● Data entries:
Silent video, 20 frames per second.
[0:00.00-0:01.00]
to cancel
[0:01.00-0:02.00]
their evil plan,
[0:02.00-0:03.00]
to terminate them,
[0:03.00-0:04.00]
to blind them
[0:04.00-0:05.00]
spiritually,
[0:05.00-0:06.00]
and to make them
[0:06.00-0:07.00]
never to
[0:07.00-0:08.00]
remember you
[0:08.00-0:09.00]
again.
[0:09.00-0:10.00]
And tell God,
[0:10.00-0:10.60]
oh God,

---

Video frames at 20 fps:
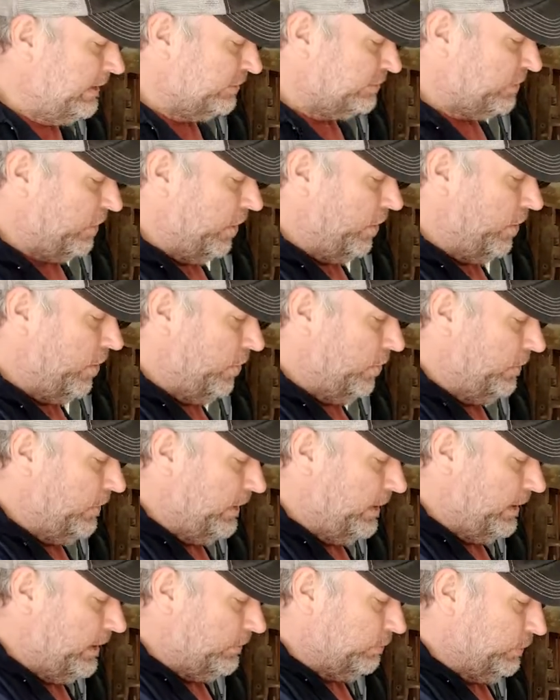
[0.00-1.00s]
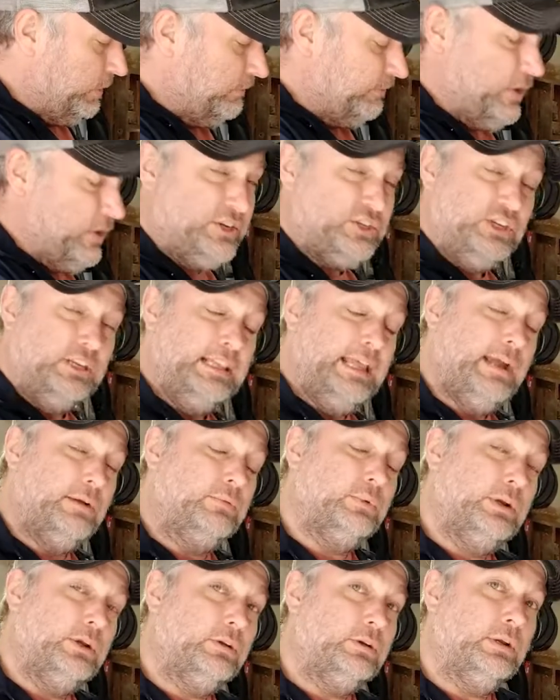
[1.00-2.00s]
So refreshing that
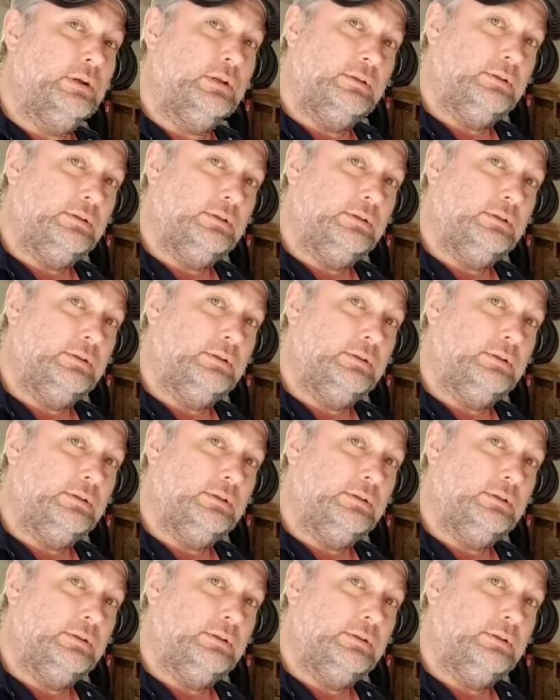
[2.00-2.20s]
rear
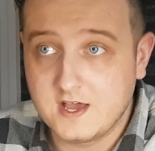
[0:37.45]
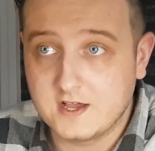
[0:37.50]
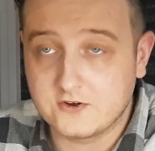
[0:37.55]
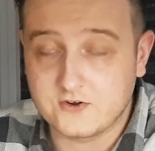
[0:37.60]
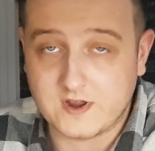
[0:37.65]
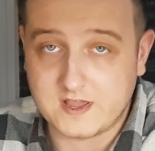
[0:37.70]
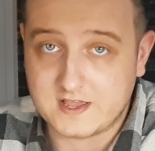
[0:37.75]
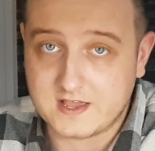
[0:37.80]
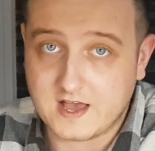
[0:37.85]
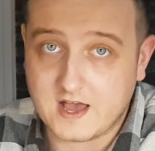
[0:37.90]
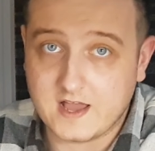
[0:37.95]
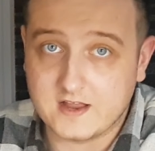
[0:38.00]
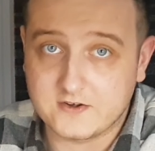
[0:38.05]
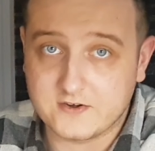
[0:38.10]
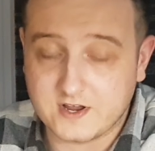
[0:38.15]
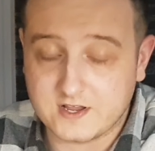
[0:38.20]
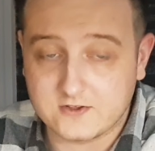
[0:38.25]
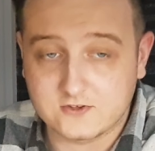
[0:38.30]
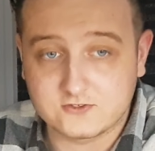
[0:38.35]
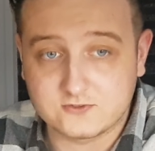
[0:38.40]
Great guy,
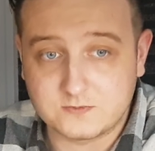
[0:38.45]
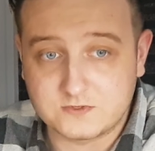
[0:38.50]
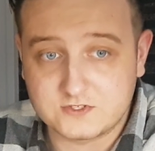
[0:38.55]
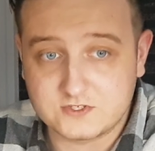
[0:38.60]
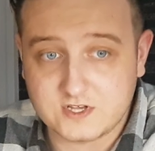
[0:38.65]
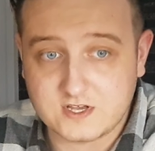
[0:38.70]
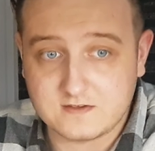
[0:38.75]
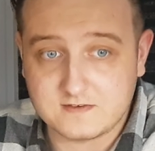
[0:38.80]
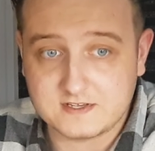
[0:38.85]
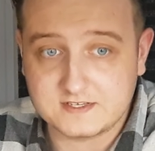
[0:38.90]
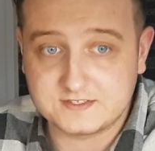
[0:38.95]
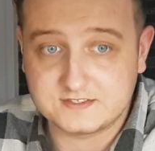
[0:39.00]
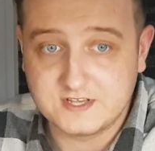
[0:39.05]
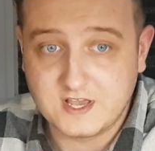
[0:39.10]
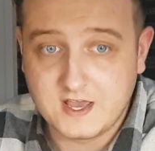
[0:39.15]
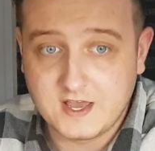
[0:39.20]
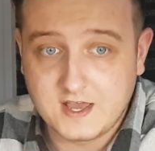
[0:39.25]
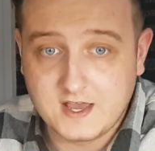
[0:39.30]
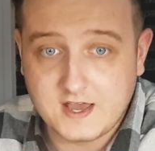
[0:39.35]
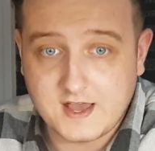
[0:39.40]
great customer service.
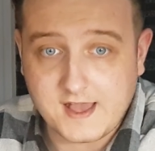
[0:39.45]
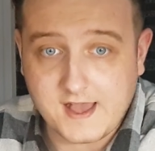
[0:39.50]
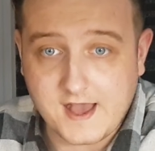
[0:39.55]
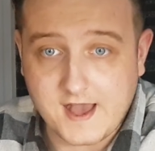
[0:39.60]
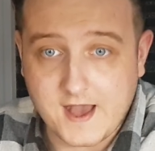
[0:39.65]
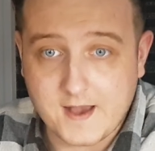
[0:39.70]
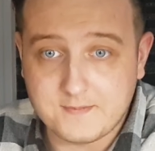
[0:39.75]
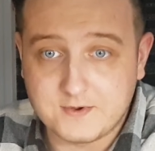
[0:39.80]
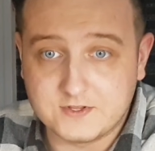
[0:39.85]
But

---

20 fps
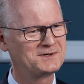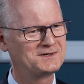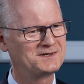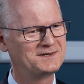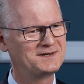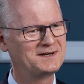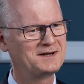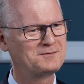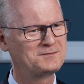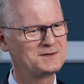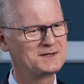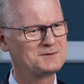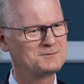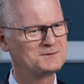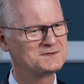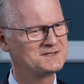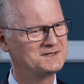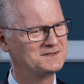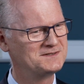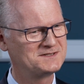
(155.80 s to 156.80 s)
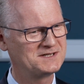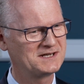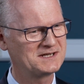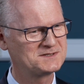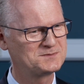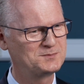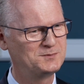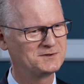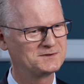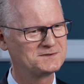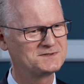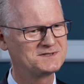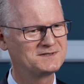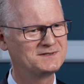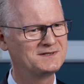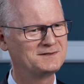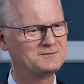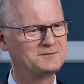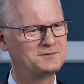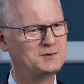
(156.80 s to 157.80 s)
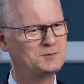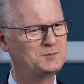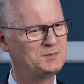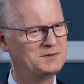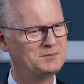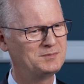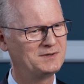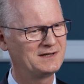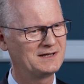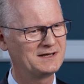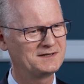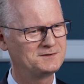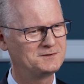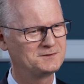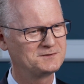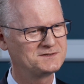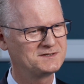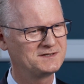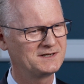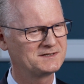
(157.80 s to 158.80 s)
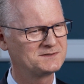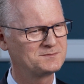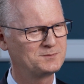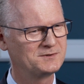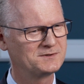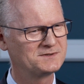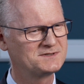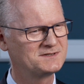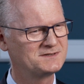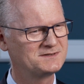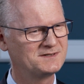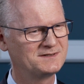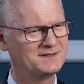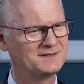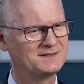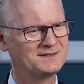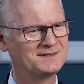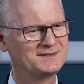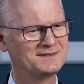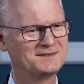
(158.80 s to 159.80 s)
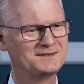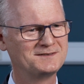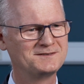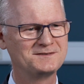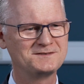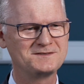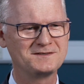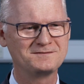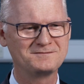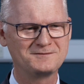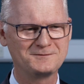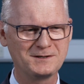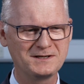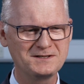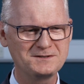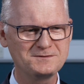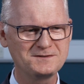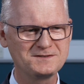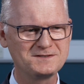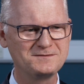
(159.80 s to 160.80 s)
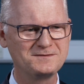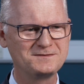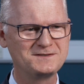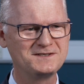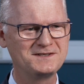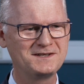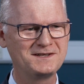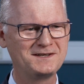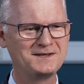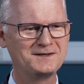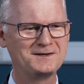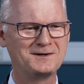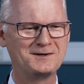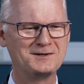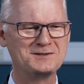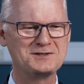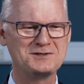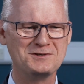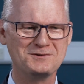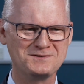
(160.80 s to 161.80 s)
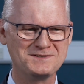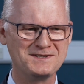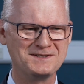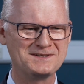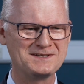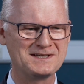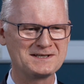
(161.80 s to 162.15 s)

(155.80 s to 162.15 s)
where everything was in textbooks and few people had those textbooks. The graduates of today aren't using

● Problem:
Wherever the string "frames" appears in a line above, copy that line.

● Exercise answer:
Silent video, 20 frames per second.
Video frames at 20 fps:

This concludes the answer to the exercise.